Derbyshire’s Burton Mail reports that in 2014 Trading Standards seized 10,000 tonnes of fake fireworks across the UK. It is illegal to sell fireworks without a licence, and even licenced retailers are inspected regularly in the run-up to Bonfire Night. Stay safe on November 5th – avoid buying fireworks from unusual sources like residential properties, car boot sales and vehicles.
Where are Counterfeit Goods Sold?
Criminals may operate from off-high-street places such as car parks, markets and car boot sales, but seemingly legitimate shops may also be knowingly selling counterfeit goods. In October 2015, two shops were closed down in Kent when it was revealed that they were dealing almost exclusively in fake tobacco. A shop or stall may look legitimate, but that is no guarantee.
Many shoppers in search of bargains turn to online retailers. Look for the signs of potentially fake goods, following the golden rules outlined in the next section. Be very wary of entering your payment details into websites that you suspect may be selling fake goods. Is it really worth playing into a criminal’s hands just for the sake of a cheap deal?
Top Tips to Avoid Buying Fake Goods
1. Check the price. If it seems to good to be true, it probably is. Check the price of the item you are shopping for and if you find retailers selling far below this price, the goods could be fake.
2. Shop around. If in doubt, check the item against well-known high-street retailers or the manufacturer’s website. Do the trademark, price and item features match? If not, maybe you are looking at a fake.
3. If you are confronted with something you think is fake in a shop or street market, unobtrusively inspect the item. Websites like wikihow.com and visihow.com have written guides on how to recognise counterfeit merchandise, and there are many youtube videos demonstrating this for specific products too. Make sure the guide you are using is reputable.
4. Ask for a receipt. Before purchasing an item, ensure that the retailer is going to give you a receipt.
6. Scan the barcode using your smartphone. Several free apps will enable you to scan the code and reveal whether it is real and correct for the product.
7. When buying tobacco, look for the UK Duty Paid label. Fake tobacco may have spelling or printing errors on the packet. Similar rules of thumb apply for fake alcohol – do the labels look properly printed, cut and stuck to the bottle? Do all bottles have the same fill level? Is the cap properly sealed?
Bought a Fake? Report It!
If you believe you have purchased a fake item, help protect other consumers by reporting it to Crimestoppers at crimestoppers-uk.org or call 0800 555 111. You can remain anonymous.
To alert Trading Standards, call the Citizens Advice Consumer Helpline on 08454 040506. Citizens Advice has an agreement with Trading Standards and will help you report the issue.
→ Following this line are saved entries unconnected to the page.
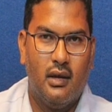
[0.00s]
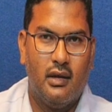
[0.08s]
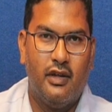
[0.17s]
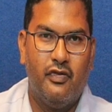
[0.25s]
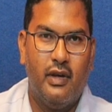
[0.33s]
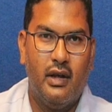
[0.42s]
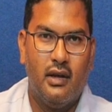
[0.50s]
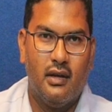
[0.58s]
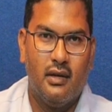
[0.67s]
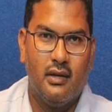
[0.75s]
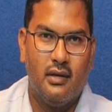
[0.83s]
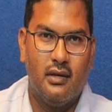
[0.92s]
different
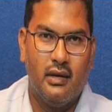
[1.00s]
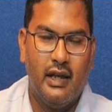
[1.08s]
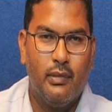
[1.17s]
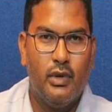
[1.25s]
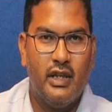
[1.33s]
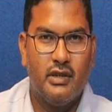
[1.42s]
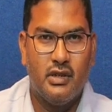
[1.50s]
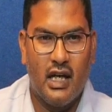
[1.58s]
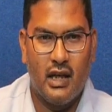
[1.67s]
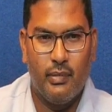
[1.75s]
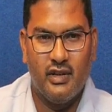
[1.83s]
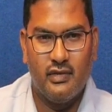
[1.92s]
AWS
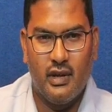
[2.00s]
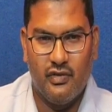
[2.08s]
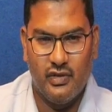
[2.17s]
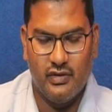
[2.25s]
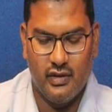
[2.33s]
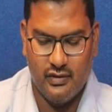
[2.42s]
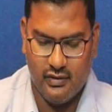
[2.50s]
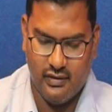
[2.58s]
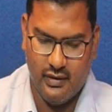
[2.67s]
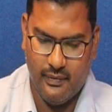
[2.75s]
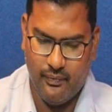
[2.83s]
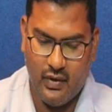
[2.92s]
database
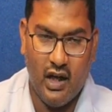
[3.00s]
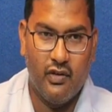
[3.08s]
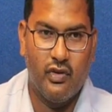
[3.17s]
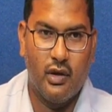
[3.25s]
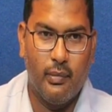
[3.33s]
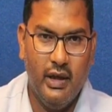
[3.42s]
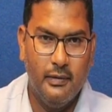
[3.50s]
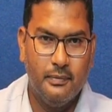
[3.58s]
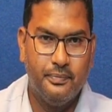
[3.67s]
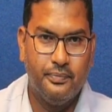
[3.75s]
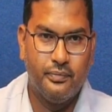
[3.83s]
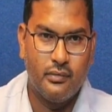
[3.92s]
services offered by
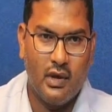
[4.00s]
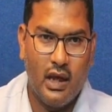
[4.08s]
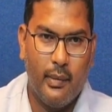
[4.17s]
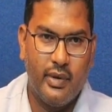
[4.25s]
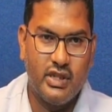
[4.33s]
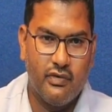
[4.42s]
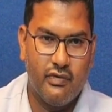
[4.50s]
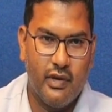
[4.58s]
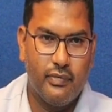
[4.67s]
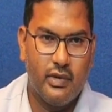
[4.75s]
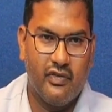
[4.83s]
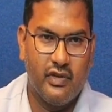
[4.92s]
Amazon
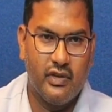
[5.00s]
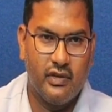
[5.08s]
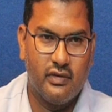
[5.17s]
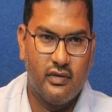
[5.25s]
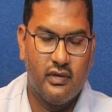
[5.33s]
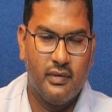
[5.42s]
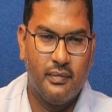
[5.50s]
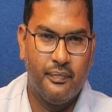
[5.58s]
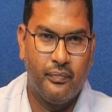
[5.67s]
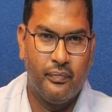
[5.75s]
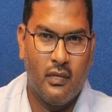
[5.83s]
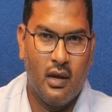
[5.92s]
Web Services.
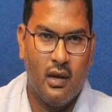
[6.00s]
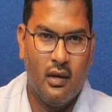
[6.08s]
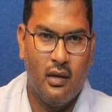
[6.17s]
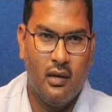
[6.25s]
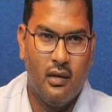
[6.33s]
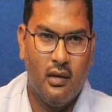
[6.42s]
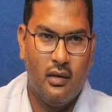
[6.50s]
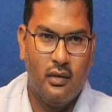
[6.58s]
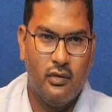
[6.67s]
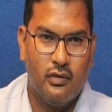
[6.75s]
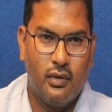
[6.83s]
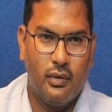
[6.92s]

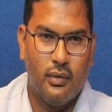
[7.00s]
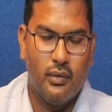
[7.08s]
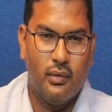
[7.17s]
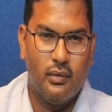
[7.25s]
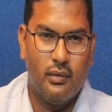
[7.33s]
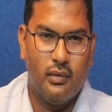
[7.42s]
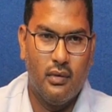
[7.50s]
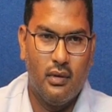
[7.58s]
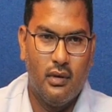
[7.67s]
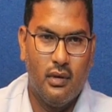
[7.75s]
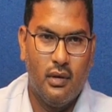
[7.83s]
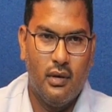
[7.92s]
So
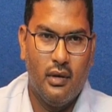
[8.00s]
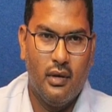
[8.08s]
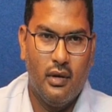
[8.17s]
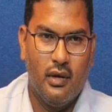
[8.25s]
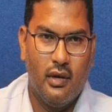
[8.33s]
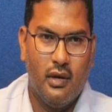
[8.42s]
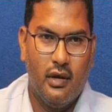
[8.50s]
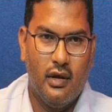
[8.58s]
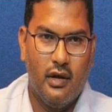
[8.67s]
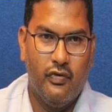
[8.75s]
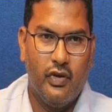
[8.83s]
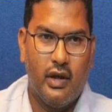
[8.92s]

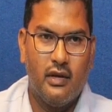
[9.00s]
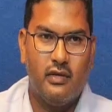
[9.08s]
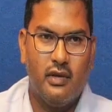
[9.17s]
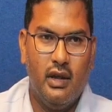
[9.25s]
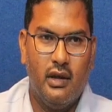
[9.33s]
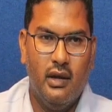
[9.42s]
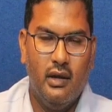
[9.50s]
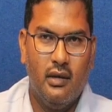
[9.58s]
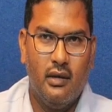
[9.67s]
if you can see,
If the goods were bought online, you can also report the website or seller to Brand-i, which keeps a database of all online sellers stocking genuine branded goods. Online marketplaces like eBay usually have a mechanism for reporting potentially dodgy sellers too. It’s polite to contact the seller first; they could have been duped and not have realised the item was a fake either.
Always be aware that counterfeit goods exist and may be on sale near you. Fakes may be subtle or obvious, and often there is no surefire way to decide whether what you are buying is real or not. However, consumers can radically reduce their chances of falling victim to fakers by being aware, following the helpful hints in this article, and knowing their rights. Happy shopping!